━━ DATA TO USE ━━
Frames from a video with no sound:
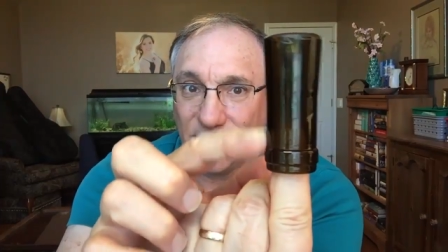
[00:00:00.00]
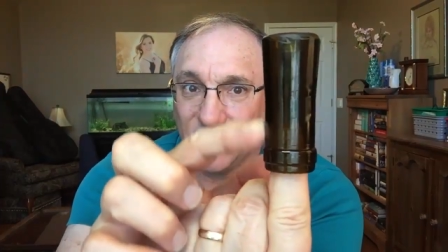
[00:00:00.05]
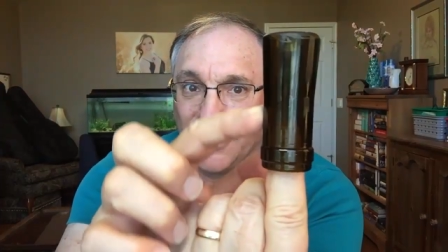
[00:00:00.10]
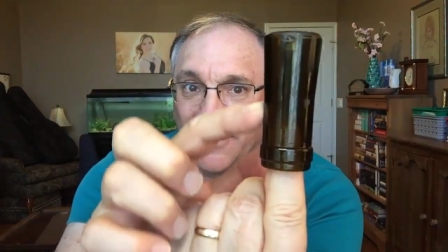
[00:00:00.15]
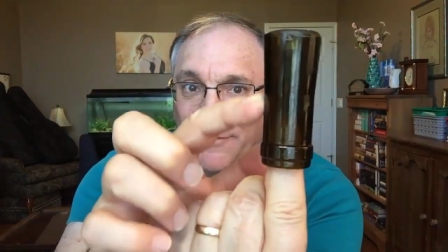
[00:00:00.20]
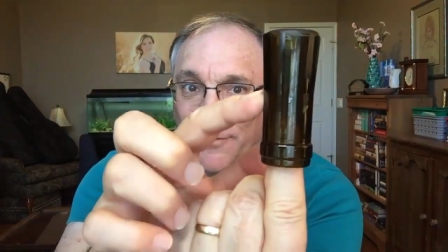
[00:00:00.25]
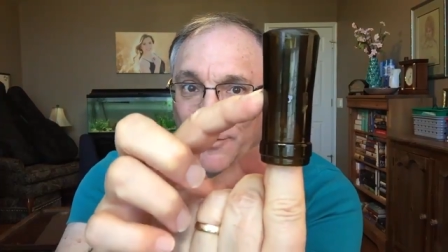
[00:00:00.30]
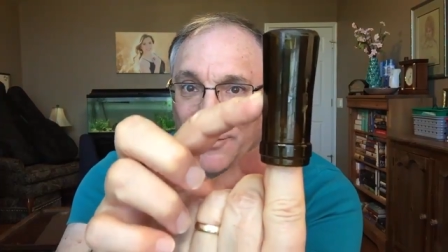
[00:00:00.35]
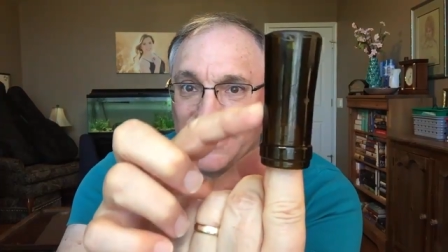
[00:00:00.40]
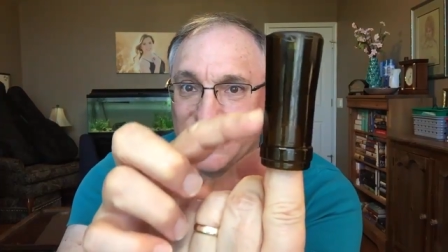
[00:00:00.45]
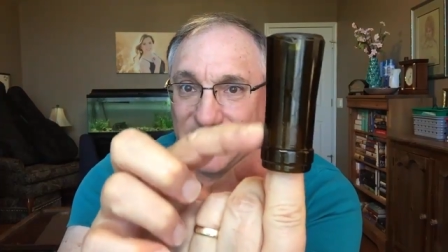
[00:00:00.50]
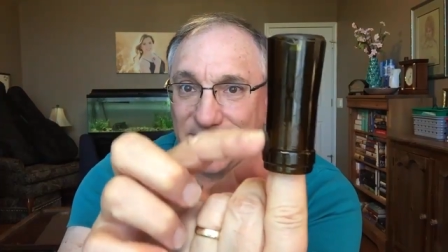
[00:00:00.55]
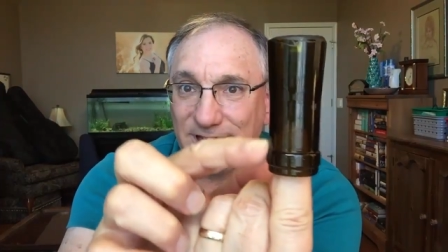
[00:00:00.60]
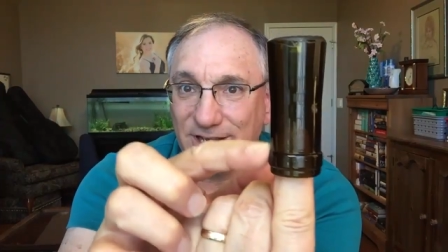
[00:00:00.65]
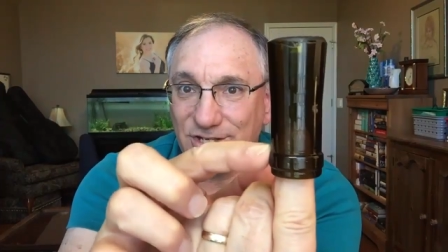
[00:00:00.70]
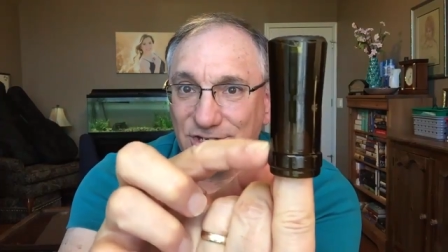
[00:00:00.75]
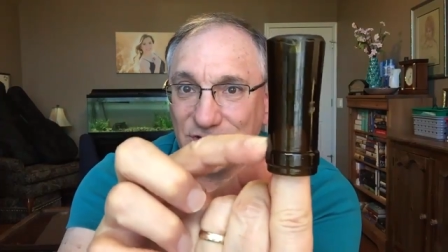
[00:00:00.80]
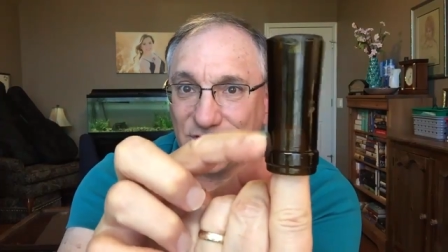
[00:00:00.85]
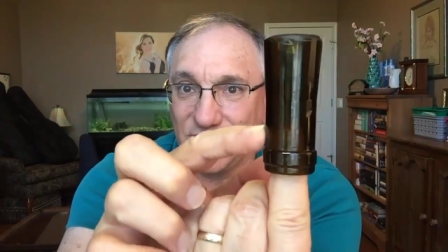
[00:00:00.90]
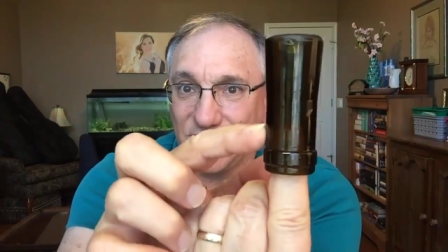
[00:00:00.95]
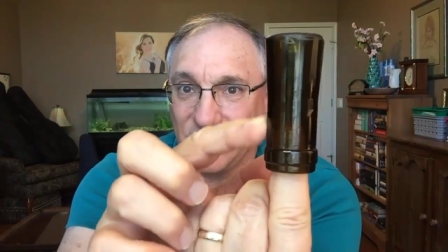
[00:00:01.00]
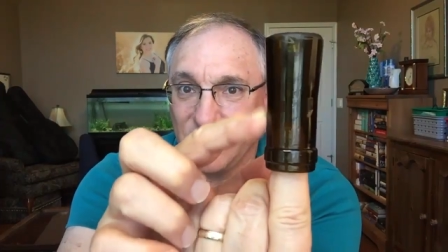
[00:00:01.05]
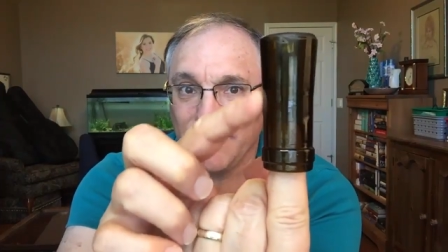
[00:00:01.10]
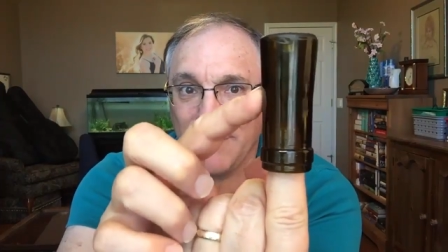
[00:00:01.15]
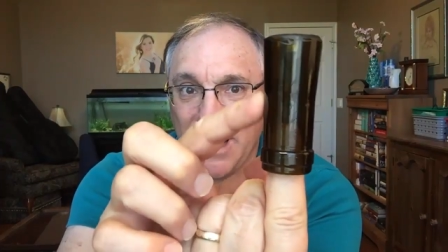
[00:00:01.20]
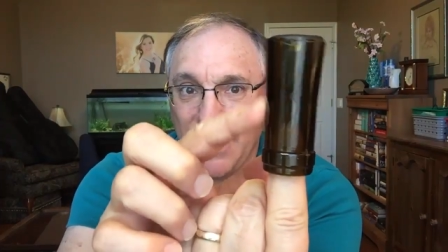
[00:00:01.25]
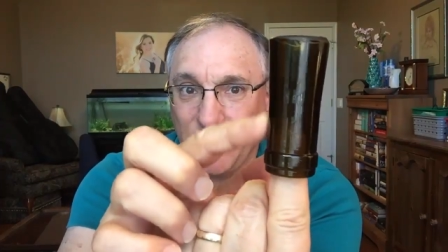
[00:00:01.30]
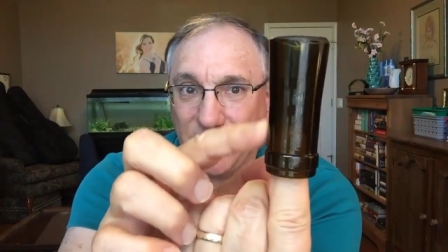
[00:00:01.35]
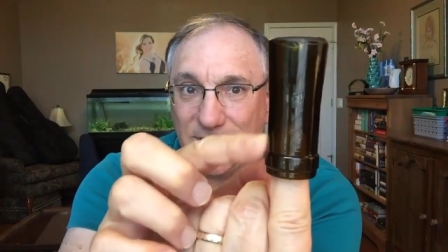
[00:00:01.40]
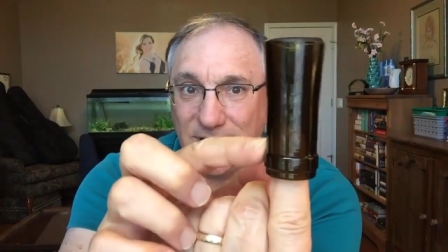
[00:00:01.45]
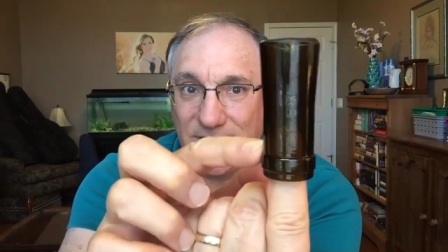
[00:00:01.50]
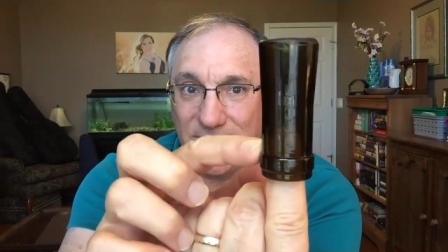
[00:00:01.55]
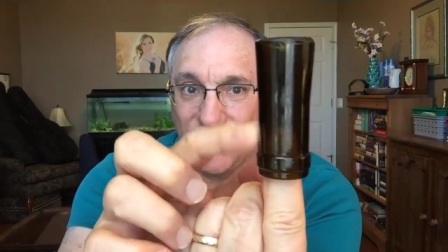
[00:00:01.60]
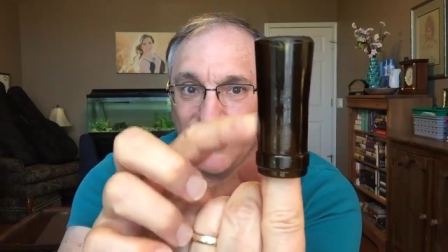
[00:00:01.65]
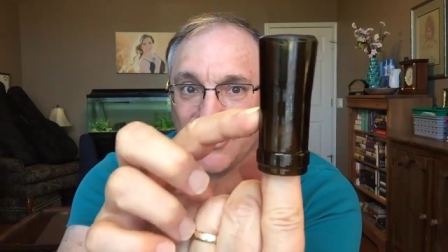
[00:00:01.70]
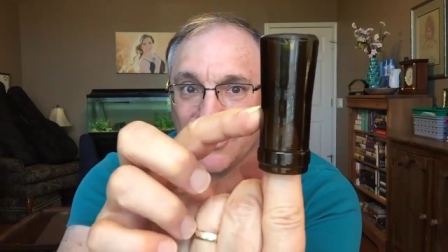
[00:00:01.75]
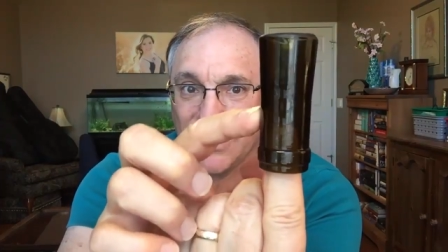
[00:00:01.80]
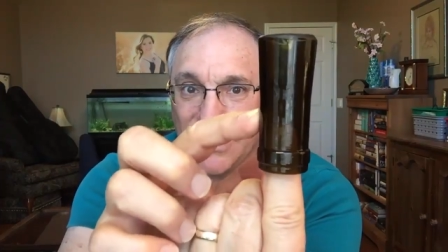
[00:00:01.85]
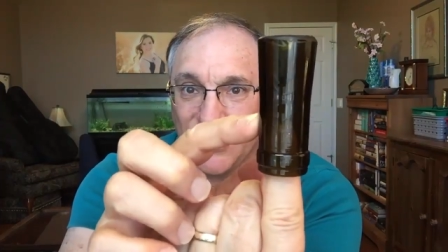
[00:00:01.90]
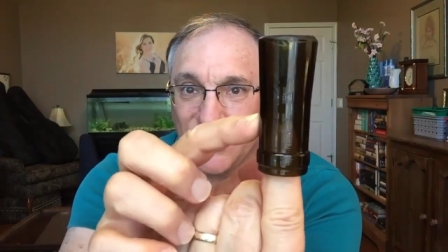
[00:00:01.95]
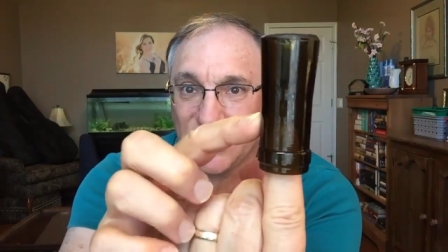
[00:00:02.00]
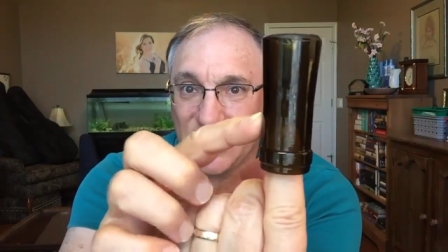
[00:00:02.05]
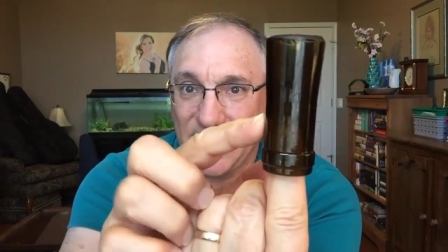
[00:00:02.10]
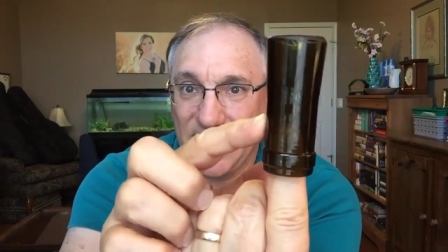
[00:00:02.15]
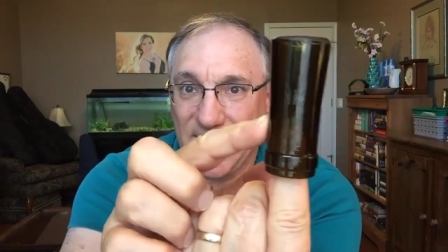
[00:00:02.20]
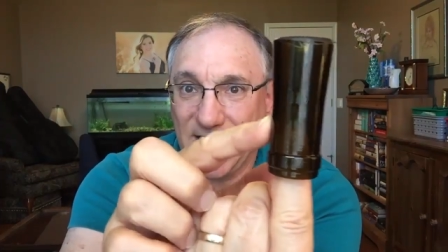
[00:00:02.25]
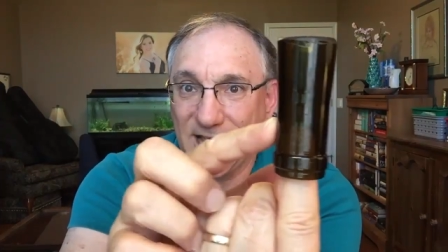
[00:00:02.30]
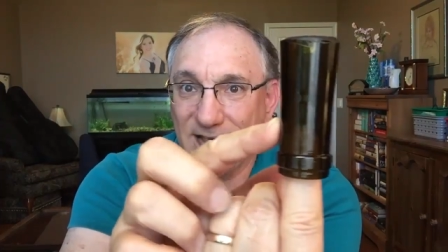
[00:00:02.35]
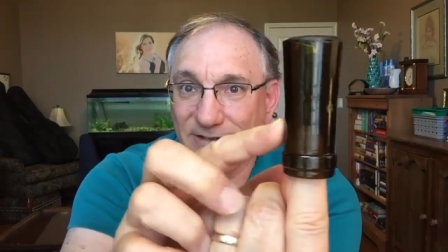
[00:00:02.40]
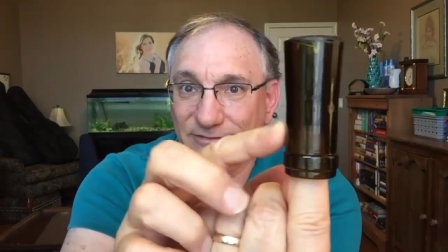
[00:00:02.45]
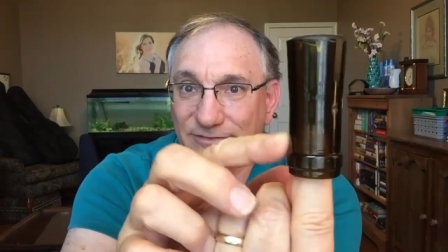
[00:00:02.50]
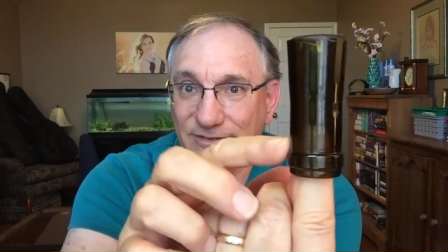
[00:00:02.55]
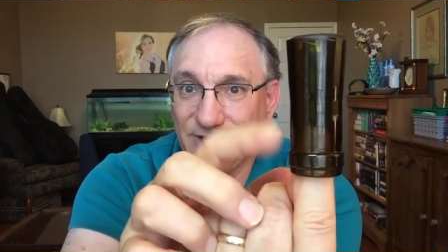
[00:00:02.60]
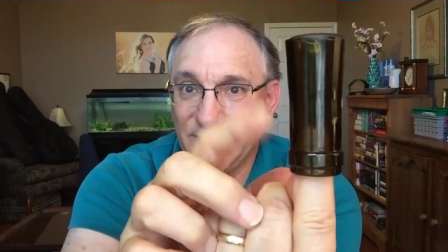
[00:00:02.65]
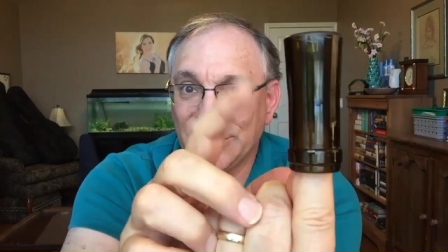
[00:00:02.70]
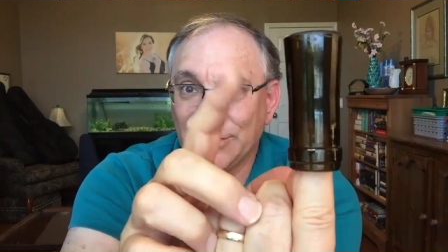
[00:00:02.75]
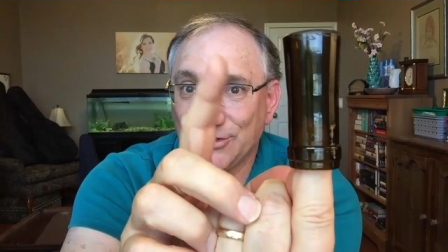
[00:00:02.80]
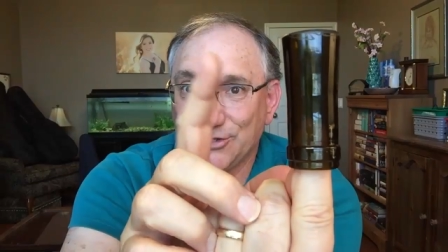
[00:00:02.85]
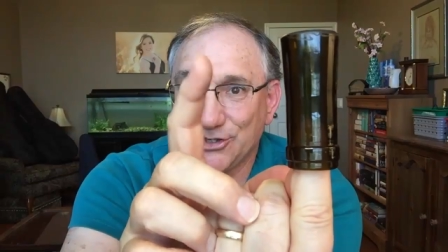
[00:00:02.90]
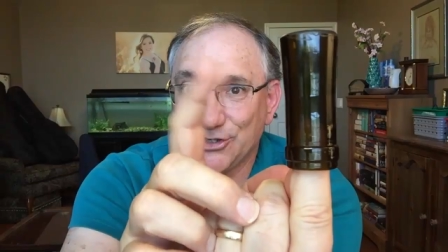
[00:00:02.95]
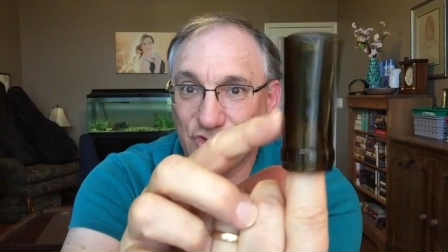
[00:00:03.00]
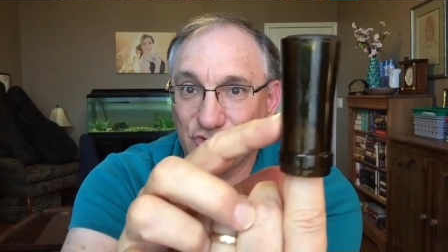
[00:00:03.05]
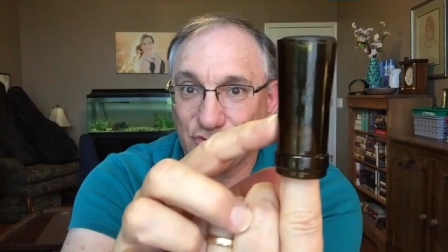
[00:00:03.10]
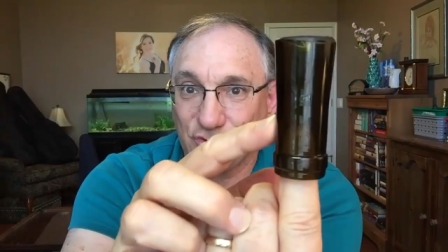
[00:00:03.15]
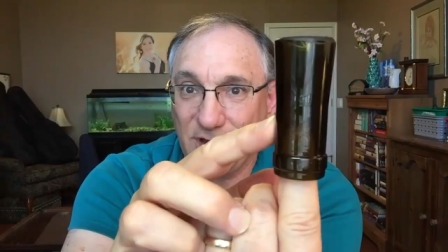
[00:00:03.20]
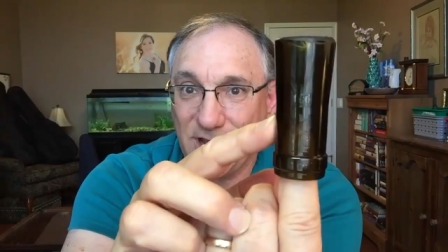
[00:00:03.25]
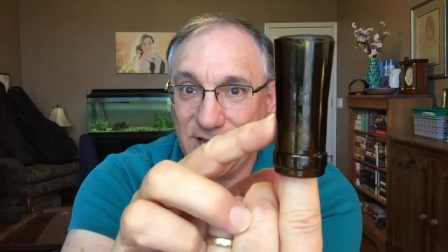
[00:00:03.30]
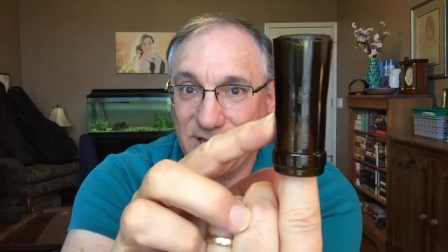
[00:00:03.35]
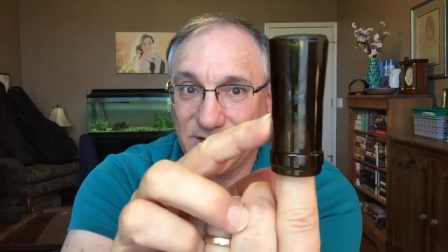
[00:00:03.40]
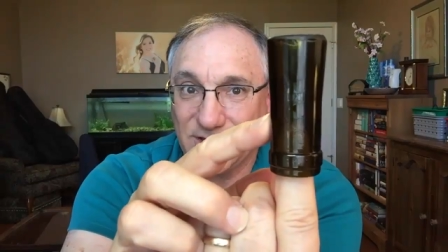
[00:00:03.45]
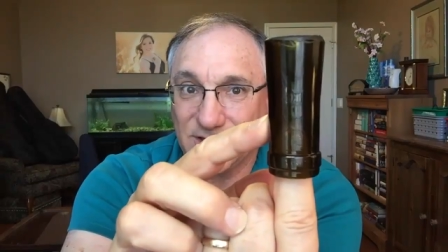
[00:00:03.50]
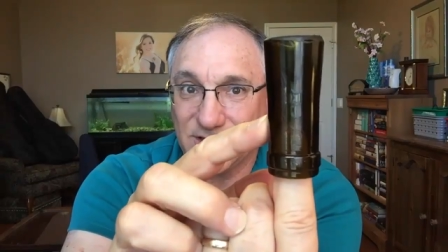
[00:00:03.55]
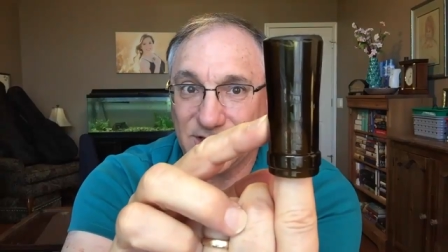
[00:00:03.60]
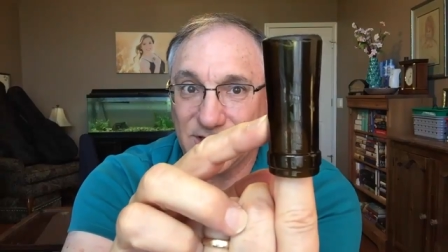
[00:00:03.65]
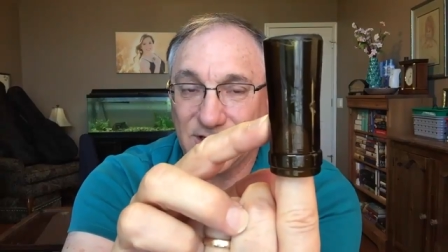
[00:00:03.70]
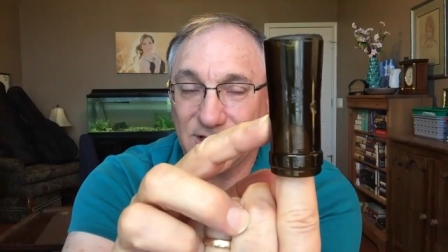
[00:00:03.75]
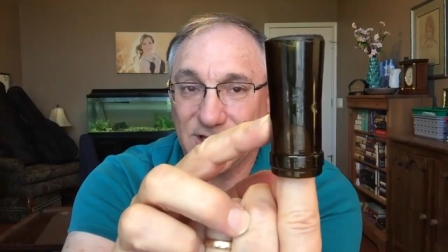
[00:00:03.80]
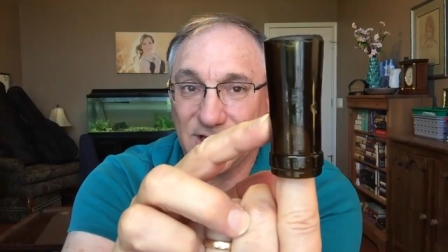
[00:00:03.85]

The first inch and maybe inch, inch and a half is straight.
━━━
> EXERCISE BRIEF:
Print the records again exactly. Skip every picture.

> YOUR RESPONSE:
Frames from a video with no sound:
[00:00:00.00]
[00:00:00.05]
[00:00:00.10]
[00:00:00.15]
[00:00:00.20]
[00:00:00.25]
[00:00:00.30]
[00:00:00.35]
[00:00:00.40]
[00:00:00.45]
[00:00:00.50]
[00:00:00.55]
[00:00:00.60]
[00:00:00.65]
[00:00:00.70]
[00:00:00.75]
[00:00:00.80]
[00:00:00.85]
[00:00:00.90]
[00:00:00.95]
[00:00:01.00]
[00:00:01.05]
[00:00:01.10]
[00:00:01.15]
[00:00:01.20]
[00:00:01.25]
[00:00:01.30]
[00:00:01.35]
[00:00:01.40]
[00:00:01.45]
[00:00:01.50]
[00:00:01.55]
[00:00:01.60]
[00:00:01.65]
[00:00:01.70]
[00:00:01.75]
[00:00:01.80]
[00:00:01.85]
[00:00:01.90]
[00:00:01.95]
[00:00:02.00]
[00:00:02.05]
[00:00:02.10]
[00:00:02.15]
[00:00:02.20]
[00:00:02.25]
[00:00:02.30]
[00:00:02.35]
[00:00:02.40]
[00:00:02.45]
[00:00:02.50]
[00:00:02.55]
[00:00:02.60]
[00:00:02.65]
[00:00:02.70]
[00:00:02.75]
[00:00:02.80]
[00:00:02.85]
[00:00:02.90]
[00:00:02.95]
[00:00:03.00]
[00:00:03.05]
[00:00:03.10]
[00:00:03.15]
[00:00:03.20]
[00:00:03.25]
[00:00:03.30]
[00:00:03.35]
[00:00:03.40]
[00:00:03.45]
[00:00:03.50]
[00:00:03.55]
[00:00:03.60]
[00:00:03.65]
[00:00:03.70]
[00:00:03.75]
[00:00:03.80]
[00:00:03.85]

The first inch and maybe inch, inch and a half is straight.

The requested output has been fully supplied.